Gereja Bethany Gorontalo berdiri pada bulan Oktober 2003, dan dimulai dengan jemaat 5 orang. Mulai dari saat itu hingga pada bulan April 2007 jemaat beribadah dengan berpindah-pindah tempat. Mulai dari meminjam gedung gereja, sekolah, gedung Kodim, bekas gudang kopra dan akhirnya menempati sebuah tanah yang berhasil dibeli pada tahun 2005.
Mulai dari pembelian tanah sehingga saat ini, mujizat Tuhan tidak berhenti. Tidak pernah terbersit dalam benak kami maupun para pengerja Gereja untuk bisa membeli sebidang tanah, karena sangat sulit untuk mendapatkan tanah dan juga ijin-ijinnya untuk membangun sebuah bangunan tempat ibadah. Tetapi tangan Tuhan bekerja dengan nyata, tanah yang tidak dijual akhirnya dijual, ijin yang diperkirakan tidak didapat – ternyata hanya dalam jangka waktu 10 hari ijin pembangunan tempat ibadah bisa keluar. Puji Tuhan.
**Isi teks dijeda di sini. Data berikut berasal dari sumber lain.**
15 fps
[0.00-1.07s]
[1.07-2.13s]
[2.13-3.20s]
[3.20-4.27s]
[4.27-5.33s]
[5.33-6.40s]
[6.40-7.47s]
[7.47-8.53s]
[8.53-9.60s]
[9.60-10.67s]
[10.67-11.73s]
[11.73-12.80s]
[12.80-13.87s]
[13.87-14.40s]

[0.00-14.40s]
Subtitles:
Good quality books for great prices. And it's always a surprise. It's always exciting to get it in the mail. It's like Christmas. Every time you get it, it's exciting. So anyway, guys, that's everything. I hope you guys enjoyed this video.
Selama kurang lebih 2 tahun pembangunan gedung tahap awal akhirnya bisa dirampungkan. Untuk sementara jemaat beribadah menggunakan lantai dasar yang seyogyanya akan digunakan untuk anak-anak sekolah minggu dan toko buku. Dan sementara beribadah di lantai dasar, kami secara perlahan-lahan menyelesaikan tahap pembangunan kedua yaitu Lantai II.
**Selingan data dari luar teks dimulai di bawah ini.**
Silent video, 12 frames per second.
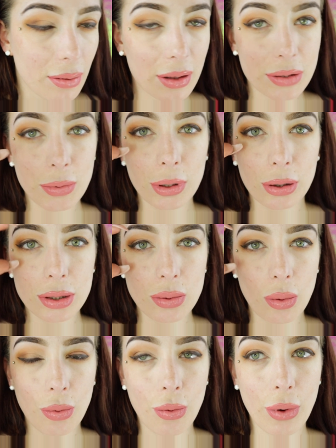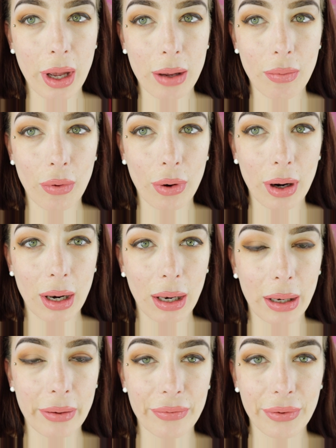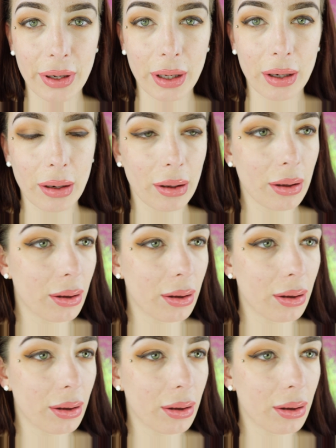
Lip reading: This one looks way more lifted.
Akhirnya pada tanggal 24 Desember 2008, jemaat memulai ibadah perdana di lantai II yang berdaya tampung 750 orang. Lantai waktu itu masih belum di tegel, dan semua masih di”set” apa adanya. Namun yang menjadi perhatian kami adalah pada saat kami memperhatikan foto-foto pembangunan Lantai II (yang kami pergunakan sebagai tempat ibadah pada saat ini), kami menemukan di foto-foto tersebut banyak sekali gelembung-gelembung (sebut saja bubble) yang memenuhi tempat itu. Pada awalnya pemilik kamera berpikir bahwa kameranya rusak, namun “bubble” tersebut hanya terlihat di hasil pemotretan dalam gedung tempat ibadah dan hasil kamera tersebut baik-baik saja untuk memotret tempat lain. Kami mencoba untuk memotretnya dengan kamera lain, namun hasilnya tetap sama, “bubble” tersebut tetap ada.
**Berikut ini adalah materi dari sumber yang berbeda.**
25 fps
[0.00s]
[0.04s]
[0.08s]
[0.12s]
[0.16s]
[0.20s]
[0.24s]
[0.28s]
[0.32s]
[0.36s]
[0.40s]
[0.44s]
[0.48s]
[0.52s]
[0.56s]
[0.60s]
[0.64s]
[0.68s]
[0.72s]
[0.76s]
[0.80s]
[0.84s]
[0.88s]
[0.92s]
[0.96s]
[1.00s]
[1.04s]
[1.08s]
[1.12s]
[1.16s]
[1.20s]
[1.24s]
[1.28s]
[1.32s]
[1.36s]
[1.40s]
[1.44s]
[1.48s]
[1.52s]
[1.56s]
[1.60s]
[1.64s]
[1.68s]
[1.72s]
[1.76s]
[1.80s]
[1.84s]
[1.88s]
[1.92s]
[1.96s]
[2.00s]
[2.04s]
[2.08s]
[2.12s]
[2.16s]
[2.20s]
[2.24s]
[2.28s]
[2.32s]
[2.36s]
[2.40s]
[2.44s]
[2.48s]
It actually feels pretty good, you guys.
Anehnya, ‘bubble’ itu hanya dapat terlihat di kamera dan tidak nampak oleh mata telanjang. Kemudian ada seorang jemaat dari cabang gereja kami yang memberitahukan mengenai fenomena serupa yang juga terjadi di tempat lain seperti di Jepang, Lampung, Srilangka dan juga di Gereja Bethany Marisa tempatnya beribadah. Menurut majalah “Get Fresh” edisi tahun ke-9 | 2008 bulan November 2008, anak-anak Tuhan dan Hamba-Hamba Tuhan menafsirkan itu sebagai koin emas, dan menurut www.revivalasia.com , ‘bubble’ itu adalah lambang kehadiran Tuhan / malaikat-malaikatNya.
Namun ada seorang jemaat kami yang juga pendoa syafaat, dia mendapatkan penglihatan dengan mata kepalanya sendiri suatu hujan koin emas, beserta dengan kuncinya, padahal dia tidak tahu bahwa kami sudah memiliki foto-foto penampakan “bubble” tersebut. Puji Tuhan, hingga saat tulisan ini dibuat, bubble itu masih nampak di setiap ibadah yang kami adakan. Bahkan saat tidak ibadahpun ‘bubble’ itu masih terekam di kamera.
Bagi kami itu adalah kasih karunia Tuhan secara khusus yang Tuhan berikan. Dan juga dengan mengingat nubuatan-nubuatan para Hamba Tuhan yang pernah datang di gereja kami, Allah sudah menguatkan kami dengan fenomena ini bahwa Dia akan menggenapi semua nubuatan yang sudah disampaikan kepada kami untuk menjadi berkat dan juga terang bagi kota Serambi Medinah ini. Segala kemuliaan hanya bagi Tuhan.